I'd consider adding a graceful exit from the program.
dtrosset's point is well put but apparently misunderstood. Add a means to terminate the program so you can perform a clean analysis. This can be something as simple as adding a signal handler for SIGUSR1, for example, that terminates the program at a point in time you decide. There are a variety of methods at your disposal depending on your OS.
There's a big difference between an application which never exits (embedded, daemons, etc) and one that cannot be exited. The prior is normal, the latter is bad design.

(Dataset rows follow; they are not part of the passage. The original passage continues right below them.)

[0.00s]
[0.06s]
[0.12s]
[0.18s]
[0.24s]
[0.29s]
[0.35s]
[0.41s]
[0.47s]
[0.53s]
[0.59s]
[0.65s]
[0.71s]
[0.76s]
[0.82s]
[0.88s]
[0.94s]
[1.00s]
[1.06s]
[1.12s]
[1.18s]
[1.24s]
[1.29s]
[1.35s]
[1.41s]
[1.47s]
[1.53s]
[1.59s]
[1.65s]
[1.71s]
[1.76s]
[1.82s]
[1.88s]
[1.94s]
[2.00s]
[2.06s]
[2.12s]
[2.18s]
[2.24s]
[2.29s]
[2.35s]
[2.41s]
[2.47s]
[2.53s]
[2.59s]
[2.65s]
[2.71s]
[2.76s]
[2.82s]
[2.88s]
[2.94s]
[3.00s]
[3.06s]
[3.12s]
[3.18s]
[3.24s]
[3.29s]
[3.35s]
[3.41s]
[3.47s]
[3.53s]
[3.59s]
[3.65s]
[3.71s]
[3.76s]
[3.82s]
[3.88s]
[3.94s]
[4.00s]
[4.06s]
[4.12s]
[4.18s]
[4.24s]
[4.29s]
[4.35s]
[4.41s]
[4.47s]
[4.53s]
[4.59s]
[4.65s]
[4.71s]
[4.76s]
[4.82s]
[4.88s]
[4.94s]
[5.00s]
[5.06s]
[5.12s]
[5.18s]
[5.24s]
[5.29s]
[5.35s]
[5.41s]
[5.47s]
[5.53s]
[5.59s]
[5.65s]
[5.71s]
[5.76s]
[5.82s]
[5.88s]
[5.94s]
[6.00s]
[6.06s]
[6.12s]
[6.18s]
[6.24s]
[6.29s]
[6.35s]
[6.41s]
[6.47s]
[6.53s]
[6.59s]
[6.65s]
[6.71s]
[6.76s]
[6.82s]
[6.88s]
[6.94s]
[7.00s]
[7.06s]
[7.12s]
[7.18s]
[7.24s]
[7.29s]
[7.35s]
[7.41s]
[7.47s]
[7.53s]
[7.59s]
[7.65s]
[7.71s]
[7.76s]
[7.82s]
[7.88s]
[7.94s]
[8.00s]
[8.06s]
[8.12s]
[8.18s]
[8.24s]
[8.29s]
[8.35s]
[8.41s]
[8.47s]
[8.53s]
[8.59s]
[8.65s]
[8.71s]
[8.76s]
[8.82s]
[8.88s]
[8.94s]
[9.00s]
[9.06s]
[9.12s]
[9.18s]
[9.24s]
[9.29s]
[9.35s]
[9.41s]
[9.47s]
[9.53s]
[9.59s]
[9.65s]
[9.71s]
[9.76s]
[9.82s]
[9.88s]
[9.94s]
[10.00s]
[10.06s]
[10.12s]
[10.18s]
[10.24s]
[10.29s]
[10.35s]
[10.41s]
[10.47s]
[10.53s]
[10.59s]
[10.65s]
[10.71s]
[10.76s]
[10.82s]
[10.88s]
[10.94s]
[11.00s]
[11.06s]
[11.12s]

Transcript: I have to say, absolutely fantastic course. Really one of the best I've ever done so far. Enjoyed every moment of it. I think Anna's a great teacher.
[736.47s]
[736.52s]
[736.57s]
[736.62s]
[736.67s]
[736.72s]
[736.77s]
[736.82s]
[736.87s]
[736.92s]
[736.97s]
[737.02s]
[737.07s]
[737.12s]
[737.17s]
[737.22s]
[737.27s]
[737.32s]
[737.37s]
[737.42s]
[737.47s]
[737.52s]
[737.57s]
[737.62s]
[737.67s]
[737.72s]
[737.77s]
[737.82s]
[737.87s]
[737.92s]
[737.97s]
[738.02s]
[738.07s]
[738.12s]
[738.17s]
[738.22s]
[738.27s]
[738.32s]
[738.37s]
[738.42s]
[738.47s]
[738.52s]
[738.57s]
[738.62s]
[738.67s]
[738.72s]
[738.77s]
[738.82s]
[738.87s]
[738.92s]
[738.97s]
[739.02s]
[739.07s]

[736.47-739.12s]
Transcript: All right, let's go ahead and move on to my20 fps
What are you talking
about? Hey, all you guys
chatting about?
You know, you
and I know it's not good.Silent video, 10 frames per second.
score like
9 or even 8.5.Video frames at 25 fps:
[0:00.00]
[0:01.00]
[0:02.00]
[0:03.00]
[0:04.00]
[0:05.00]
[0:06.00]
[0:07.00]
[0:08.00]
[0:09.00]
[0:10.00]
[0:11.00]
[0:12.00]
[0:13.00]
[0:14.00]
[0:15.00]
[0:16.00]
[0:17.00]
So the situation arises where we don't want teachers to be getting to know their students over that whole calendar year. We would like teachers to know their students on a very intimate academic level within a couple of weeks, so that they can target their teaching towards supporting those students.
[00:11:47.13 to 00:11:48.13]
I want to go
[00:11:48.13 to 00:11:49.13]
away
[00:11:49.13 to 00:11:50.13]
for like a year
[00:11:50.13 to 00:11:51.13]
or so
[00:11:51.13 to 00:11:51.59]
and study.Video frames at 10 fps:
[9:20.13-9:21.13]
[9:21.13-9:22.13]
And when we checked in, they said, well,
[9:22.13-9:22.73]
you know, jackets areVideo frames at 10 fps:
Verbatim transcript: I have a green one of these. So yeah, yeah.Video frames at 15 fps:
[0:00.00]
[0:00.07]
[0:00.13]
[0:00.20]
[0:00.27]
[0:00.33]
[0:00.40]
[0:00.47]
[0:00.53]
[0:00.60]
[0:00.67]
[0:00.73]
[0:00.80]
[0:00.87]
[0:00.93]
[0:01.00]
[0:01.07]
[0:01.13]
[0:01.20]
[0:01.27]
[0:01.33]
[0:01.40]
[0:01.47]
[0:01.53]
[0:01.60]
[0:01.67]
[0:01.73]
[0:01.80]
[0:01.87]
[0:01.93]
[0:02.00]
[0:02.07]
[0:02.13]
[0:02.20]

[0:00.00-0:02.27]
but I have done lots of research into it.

If anything, that application can be forcibly aborted (SIGKILL on *nix, terminate on win32) and you'd get your analysis. That method doesn't give your application the opportunity to clean up before it's destroyed so there will be very likely be retained memory reported.
Profiling is intrusive, so you don't want to deploy the app with the profiler attached, anyway. Therefore, include some #ifdef PROFILE_MODE-code that exits the app after an appropriate amount of time. Compile with -DPROFLILE_MODE, profile. Deploy without PROFILE_MODE.
Modify your program slightly so that you can request a Valgrind leak check at any point - when the command to do that is recieved, your program should use VALGRIND_DO_LEAK_CHECK from memcheck.h (this will have no effect if the program isn't running under Valgrind).
You can use GNU gprof, but it has also the problem that it requires an exit of the program.
You can overcom this by calling internal functions of gprof. (see below) It may be a real "dirty" hack, depending on the version of gcc and, and, and,... but it works.
#include "sys/gmon.h"
extern "C" //the internal functions and vars of gprof
{
void moncontrol (int mode);
void monstartup (unsigned long lowpc, unsigned long highpc);
void _mcleanup (void);
extern void _start(void), etext(void);
extern int __libc_enable_secure;
}
// call this whenever you want to write profiling information to file
void WriteProfilingInformation(char* Name)
{
setenv("GMON_OUT_PREFIX",Name,1); // set file name
int old = __libc_enable_secure; // save old value
__libc_enable_secure = 0; // has to be zero to change profile file name
_mcleanup();
__libc_enable_secure = old; // reset to old value
monstartup(lowpc, highpc); // restart profiler
moncontrol(1); // enable profiler
}
Rational Purify can do that, at least on windows. There seem to be a linux version but I don't know if it can do the same.
Some tools allow you to force a memory analysis at any point during the program's execution. This method is not as reliable as checking on exit, but it gives you a starting point.
Here's a Windows example using LeakDiag.
Have you tried GNU Gprof?
Note that in this document, "cc" and "gcc" are interchangeable. ("cc" is assumed as an alias for "gcc.")
http://www.cs.utah.edu/dept/old/texinfo/as/gprof_toc.html
Your question reads as if you were looking for top. It nicely displays (among other things) the current memory consumption of all running processes. (Limited to one page in the terminal.) On Linux, hit “M” to sort by memory usage. The man page shows more options for sorting and filtering.
I have used rational purify API's to check incremental leaks. Haven't used the API's in linux. I found the VALGRIND_DO_LEAK_CHECK option in Valgrind User Manual, I think this would suffice your requirement.
For windows, DebugDiag does that.
Generates a report in the end with probable memory leaks.
Also has memory pressure analysis.
And it's available for free # microsoft. Download it from here
You need stackshots. Either use pstack or lsstack, or just run it under a debugger or IDE and pause it (Ctrl-C) at random. It will not tell you about memory leaks, but it will give you a good idea of how the time is being used and why.
If time is being used because of memory leaks, you will see a good percent of samples ending in memory management routines. If they are in malloc or new, higher up the stack you will see what objects are being allocated and why, and you can consider how to do that less often.
Work of program that profiling memory leaks is based on detecting memory that was freed by OS not by program.